The Cathedral of Saint Joseph, Ankawa, also known as Cathedral of Mar Yousif, is the Chaldean Catholic cathedral and seat of the Chaldean Catholic Archdiocese of Erbil in Iraqi Kurdistan (Archieparchia Arbilensis Chaldaeorum, إيبارشية أربيل الكلدانية) created under the pontificate of Pope Paul VI. The cathedral, named for Saint Joseph, follows the East Syriac Rite ("Chaldean Rite") of the Chaldean Catholic Church, one of the Eastern Catholic sui iuris particular churches that make up the Catholic Church in full communion with the Holy See in Rome.

==History==
Construction of Saint Joseph's Church began on a 1000 sqm area at the entrance of Ankawa, Erbil, in 1978 while Stephan Babaka was archbishop of the Chaldean Catholic Archdiocese of Erbil.
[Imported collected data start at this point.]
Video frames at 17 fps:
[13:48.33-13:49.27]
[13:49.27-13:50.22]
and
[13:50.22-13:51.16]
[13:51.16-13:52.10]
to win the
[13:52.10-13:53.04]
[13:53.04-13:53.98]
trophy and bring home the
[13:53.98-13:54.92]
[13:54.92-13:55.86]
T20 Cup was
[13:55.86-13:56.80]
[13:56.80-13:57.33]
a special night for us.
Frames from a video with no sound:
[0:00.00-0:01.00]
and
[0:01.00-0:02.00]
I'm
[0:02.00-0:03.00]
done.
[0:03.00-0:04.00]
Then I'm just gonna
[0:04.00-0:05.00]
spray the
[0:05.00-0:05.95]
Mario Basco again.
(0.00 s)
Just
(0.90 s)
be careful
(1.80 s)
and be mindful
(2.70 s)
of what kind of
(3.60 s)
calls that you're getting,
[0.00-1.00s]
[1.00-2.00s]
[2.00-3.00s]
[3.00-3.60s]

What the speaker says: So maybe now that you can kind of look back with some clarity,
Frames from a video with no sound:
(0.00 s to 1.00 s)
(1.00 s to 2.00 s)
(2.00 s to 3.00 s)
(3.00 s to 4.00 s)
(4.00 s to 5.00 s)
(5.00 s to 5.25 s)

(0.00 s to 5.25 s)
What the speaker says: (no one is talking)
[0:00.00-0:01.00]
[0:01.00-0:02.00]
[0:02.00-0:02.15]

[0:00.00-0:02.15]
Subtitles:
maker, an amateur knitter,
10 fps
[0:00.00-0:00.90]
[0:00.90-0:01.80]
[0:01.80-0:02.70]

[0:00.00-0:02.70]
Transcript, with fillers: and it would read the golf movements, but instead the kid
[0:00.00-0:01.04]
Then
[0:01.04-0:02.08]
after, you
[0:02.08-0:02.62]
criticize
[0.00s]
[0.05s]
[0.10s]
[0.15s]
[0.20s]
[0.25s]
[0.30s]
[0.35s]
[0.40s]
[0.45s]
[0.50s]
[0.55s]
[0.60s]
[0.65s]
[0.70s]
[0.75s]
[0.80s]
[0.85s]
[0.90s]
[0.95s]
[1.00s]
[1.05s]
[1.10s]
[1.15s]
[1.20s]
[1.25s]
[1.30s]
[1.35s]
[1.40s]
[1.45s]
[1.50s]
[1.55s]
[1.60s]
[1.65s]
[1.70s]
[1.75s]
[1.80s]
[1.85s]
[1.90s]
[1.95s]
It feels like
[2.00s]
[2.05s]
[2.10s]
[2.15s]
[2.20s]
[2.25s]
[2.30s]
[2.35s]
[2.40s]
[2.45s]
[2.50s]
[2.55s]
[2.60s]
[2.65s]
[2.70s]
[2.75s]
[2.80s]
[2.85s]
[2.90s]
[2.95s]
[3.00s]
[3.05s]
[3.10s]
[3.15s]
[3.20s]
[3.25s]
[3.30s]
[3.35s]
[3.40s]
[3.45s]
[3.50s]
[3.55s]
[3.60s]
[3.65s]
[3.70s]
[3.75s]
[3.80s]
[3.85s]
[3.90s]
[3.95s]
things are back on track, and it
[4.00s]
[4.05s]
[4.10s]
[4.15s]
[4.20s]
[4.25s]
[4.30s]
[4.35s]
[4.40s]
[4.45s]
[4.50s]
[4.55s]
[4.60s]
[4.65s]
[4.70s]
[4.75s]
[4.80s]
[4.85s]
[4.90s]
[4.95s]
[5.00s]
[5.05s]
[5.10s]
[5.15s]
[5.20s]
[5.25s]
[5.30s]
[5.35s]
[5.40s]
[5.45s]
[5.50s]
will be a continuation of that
The church was built at government expense with volunteer labor from the people of Ankawa and consecrated in 1981. Saint Joseph's Church was designed in distinctive Babylonian style including a main gate modeled on the Ishtar Gate, with a large yard, and big gardens.

In 2014, Saint Joseph became a shelter for refugees that fled from the violence of the Islamic State of Iraq and Syria.